Published on 23 July 2019
Research
Aerobic Baeyer–Villiger Oxidation Catalyzed by a Flavin‐Containing Enzyme Mimic in Water

During IUPAC 2019 congress, which took place from 7 to 12 July in Paris, Frédéric Avenier, researcher at Orsay Institute of Molecular Chemistry and Materials (ICMMO - CNRS/Université Paris-Sud), showed some of his research work on the development of artificial enzymes to carry out new chemical reactions catalysed in aqueous solution.

Flavoenzymes are ubiquitous biocatalysts: present in all cells, they are essential intermediates for metabolic pathways (degradation or transformation of components in cells). Their particularity is that they have the same subunit, a cofactor that is a derivative of flavine. However, depending on the proteins, this cofactor has different roles: it can either activate oxygen to carry out oxidation or be a partner for electron transport and donation.

Transposing chemical reactions carried out by enzymes to the laboratory is a major challenge: most of them are often only soluble in water and and their three-dimensionality active site is essential for reactions. However, finding inspiration in Nature is still possible.

This is what Frédéric Avenier's team at Orsay Institute of Molecular Chemistry and Materials did. Using a flavine-based cofactor and a water-soluble polymer, the researchers created a locally hydrophobic microenvironment to host the substrates for chemical reactions. From this artificial enzyme and in the presence of other reaction partners, they recreated the same conditions necessary for reactivity as that of the natural enzyme. Their goal: to carry out oxidation-reduction reactions using the oxygen in the air while working in water.

Where the enzyme was limited to the substrates present in the cell, the artificial enzyme has a much broader reactivity spectrum: it reacts with highly hydrophobic or poorly compatible reagents with living organisms.

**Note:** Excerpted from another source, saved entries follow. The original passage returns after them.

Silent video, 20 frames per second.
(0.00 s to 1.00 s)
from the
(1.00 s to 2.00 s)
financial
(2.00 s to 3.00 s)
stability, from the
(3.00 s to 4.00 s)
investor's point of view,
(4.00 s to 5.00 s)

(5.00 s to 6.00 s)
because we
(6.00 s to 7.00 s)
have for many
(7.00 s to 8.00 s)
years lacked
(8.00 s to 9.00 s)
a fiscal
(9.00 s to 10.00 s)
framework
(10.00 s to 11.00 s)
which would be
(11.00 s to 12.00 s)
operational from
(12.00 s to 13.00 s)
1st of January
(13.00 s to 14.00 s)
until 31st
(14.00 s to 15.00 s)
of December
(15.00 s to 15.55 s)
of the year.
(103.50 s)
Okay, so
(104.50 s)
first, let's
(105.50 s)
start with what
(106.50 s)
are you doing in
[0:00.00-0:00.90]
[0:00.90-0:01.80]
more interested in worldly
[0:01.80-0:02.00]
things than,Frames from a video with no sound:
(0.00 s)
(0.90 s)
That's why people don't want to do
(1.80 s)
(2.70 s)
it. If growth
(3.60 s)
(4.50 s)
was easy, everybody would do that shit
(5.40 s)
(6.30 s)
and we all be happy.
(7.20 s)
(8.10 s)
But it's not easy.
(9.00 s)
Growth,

Through this work, the ICMMO team shows that it is possible to imitate Nature while respecting the environment. The researchers are continuing their project to improve already very encouraging yields, with an industrial-scale development objective.

 

Aerobic Baeyer-Villiger Oxidation Catalyzed by a Flavin-Containing Enzyme Mimic in Water. Y. Chevalier, Y. Lock Toy Ki,  D. le Nouen,  J.-P. Mahy,  J.-P. Goddard, F. Avenier. Angew. Chem. Int. Ed. 2018, 57, 16412-16415

Bio-inspired electron-delivering system for reductive activation of dioxygen at metal centres towards artificial flavoenzymesY.Roux, R. Ricoux, F. Avenier, J.-P. Mahy. Nature Commun. 2015, 6, 8509.